So, let me nip this in the bud right now. Gender is really complicated and not at all as cut and dry as people would like to think. I identify and always have, for as far back as I can remember, as a woman. Over the years, I’ve added on a lot of additional modifiers to “woman”. Like “geek woman”. Or “irish american woman”. Or “trans woman”. If you want to discuss the science behind it, feel free to educate yourself on it first and then, if I’m really insanely bored, I might even take you up on the discussion. However, my gender and my identity is not up for debate. It is something I’ve fought long and hard for and I expect that to be respected and honored.

Q: Uh…. what’s your real name?
A: Shit. You got me. It’s not Beth. It’s actually Elizabeth. Seriously, the evil twin brother died years ago. I’ve yet to hear a good reason to expose this information, so you’ll forgive my snark here. If you must know though, it’s Mxyzptlk.

Q: So, erhm… have you had “THE SURGERY!!!” ™(c)(R)
A: The only time I discuss this generally includes dinner and a movie or theater tickets and as much as I love you all, none of you are my type. You would be flabbergasted about the number of people who think this is somehow their business.

Q: She-male, tranny! I can call you that, right! My other tranny friends…. Pronouns… I’m confused about what I should call you. Help me!
A: First, “tranny” etc… No. Don’t. Unless you really want to see my rage face. Those are generally considered offensive terms. If you must refer to me as something other than “Beth” or “pidge” or god forbid “Elizabeth” and it has to be about my trans-status, please utilize “transwoman”. I’ll also accept “transchick” and “bad ass”. Please utilize the same old boring pronouns (she/her/royal “We”) as you’ve always used for me.
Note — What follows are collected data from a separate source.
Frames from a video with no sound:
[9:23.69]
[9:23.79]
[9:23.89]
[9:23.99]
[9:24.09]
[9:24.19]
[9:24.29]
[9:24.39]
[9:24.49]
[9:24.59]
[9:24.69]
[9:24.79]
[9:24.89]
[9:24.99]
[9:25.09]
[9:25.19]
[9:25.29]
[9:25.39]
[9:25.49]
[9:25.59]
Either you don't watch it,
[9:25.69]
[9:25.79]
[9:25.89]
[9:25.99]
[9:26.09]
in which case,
Q: HEEYYYY GIRLFRIEND!!! SO, like, we can TOTALLY talk about this at the bar….
A: No. We can’t. Just because I’m being more open about this doesn’t mean I’m still not being “private” about this. The world is still a dangerous place for me. I’ve personally known too many women like me who have lost their lives to murder that I don’t like discussing this in places I don’t feel safe. If you for some reason wish to discuss this with me, pull me off to the side and ask me if you can do so, privately. If I say “Not now”, please respect that.
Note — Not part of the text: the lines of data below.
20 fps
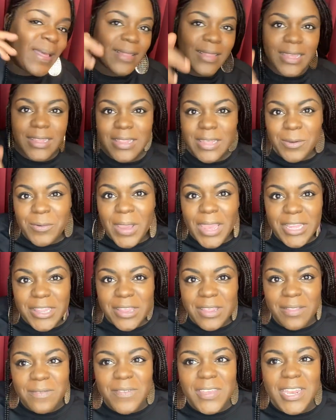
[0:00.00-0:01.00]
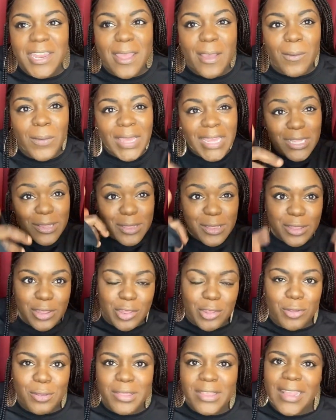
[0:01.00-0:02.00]
Let's get right into the video. It's
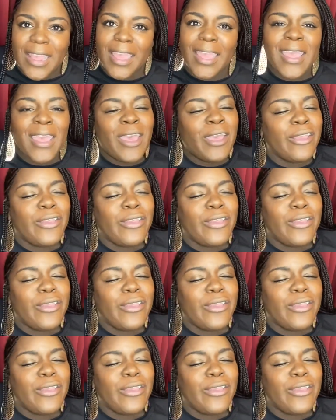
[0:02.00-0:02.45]
Tuesday.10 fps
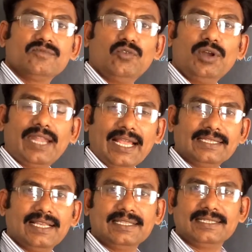Voltaic
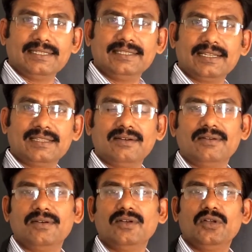cells, these are the.
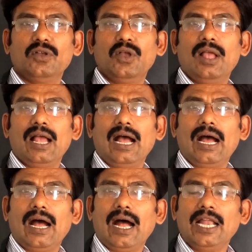
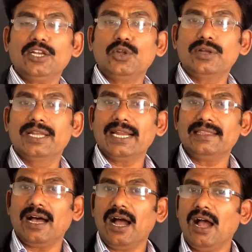And to get
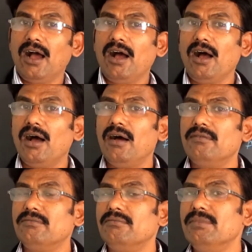
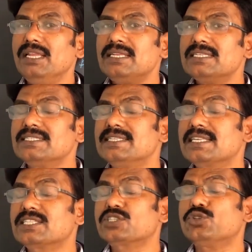the
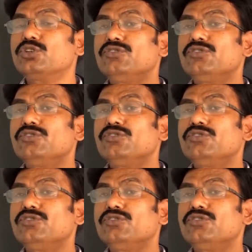6 to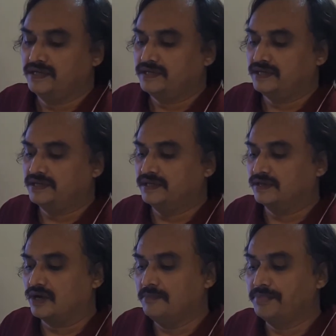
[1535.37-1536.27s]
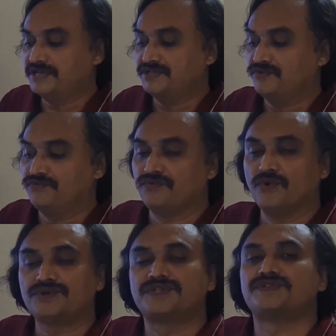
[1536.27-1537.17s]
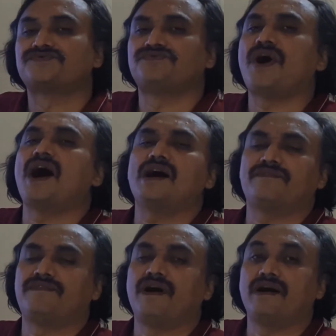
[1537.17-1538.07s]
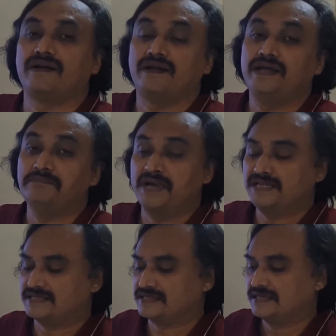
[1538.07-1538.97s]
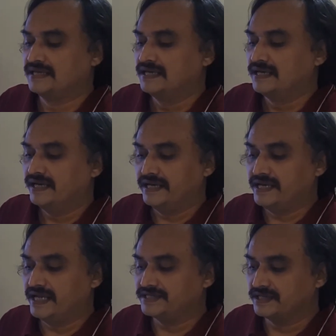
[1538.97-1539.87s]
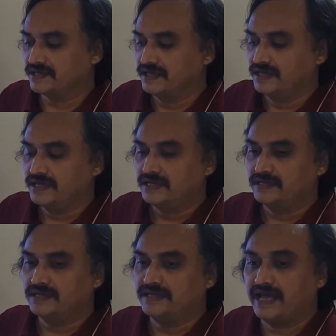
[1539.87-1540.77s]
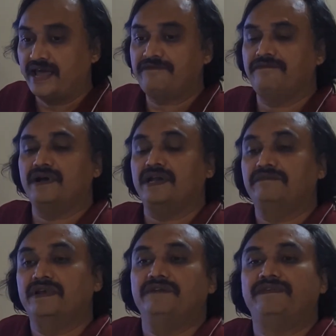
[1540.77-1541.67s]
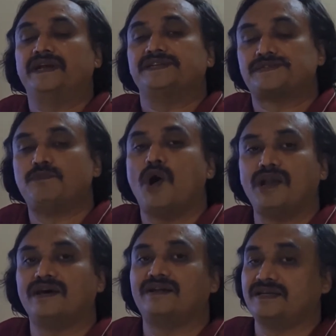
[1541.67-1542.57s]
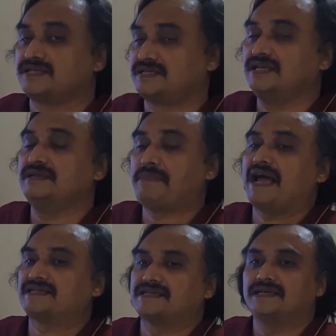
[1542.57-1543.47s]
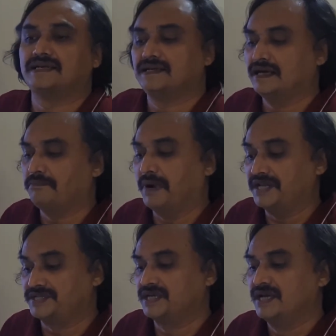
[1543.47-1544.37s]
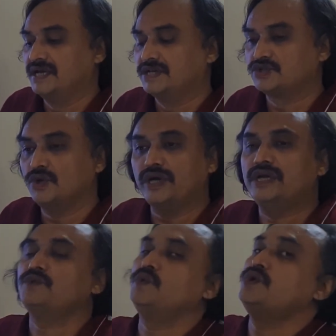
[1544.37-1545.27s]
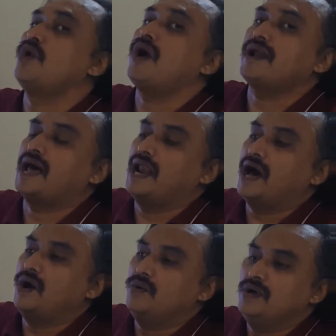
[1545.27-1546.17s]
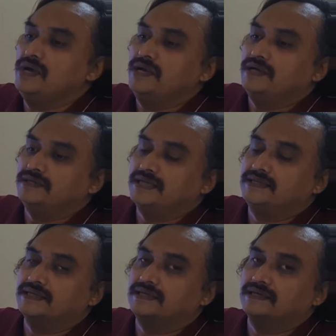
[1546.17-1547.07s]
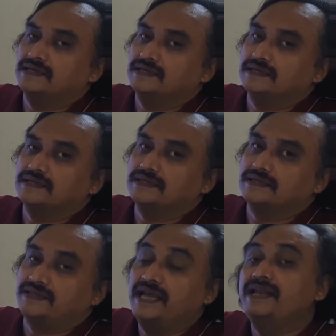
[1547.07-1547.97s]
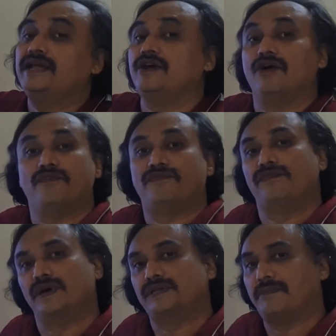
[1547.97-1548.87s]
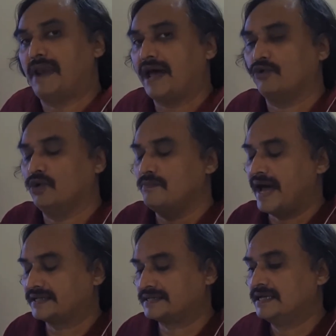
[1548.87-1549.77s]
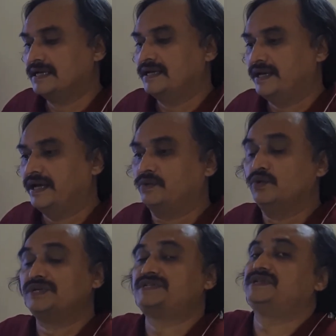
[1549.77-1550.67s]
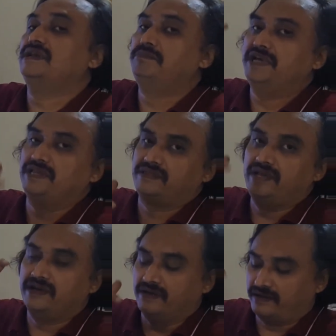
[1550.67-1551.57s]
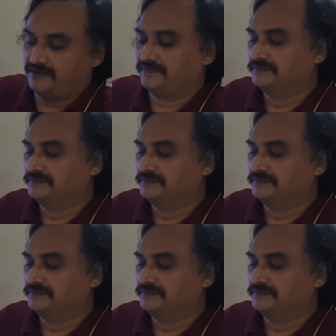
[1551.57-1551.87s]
that the compressive force is far, far immense in nature. The F1, even if it is smaller, it still packs a punch. So it would not allow the thinning of the black hole mass. It would still be thicker.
Q: So, does this like, mean that you’re going to start taking testosterone? I’m confused. Why do you want to be a boy?
A: I swear, someone I love asked me this. I had to blink a few times to grok what she was asking. So, no, wrong direction, dearies.

Q: OMG. You. Are. Like. SOOO. Brave/Strong/Courageous! (alternatively..) Oh, yeah, like, totally knew/didn’t know that!
A: This one is a tough one. I realize folks want to say something and try to be supportive. I really do appreciate that. But this is kind of a minefield for a LOT of reasons best gotten into outside of this letter (for instance, the “Oh, I totally guessed!”. Think about how you’d feel if folks were to tell you that they always kinda suspected you were born in the opposite gender… now turn the volume up to about 100 on that).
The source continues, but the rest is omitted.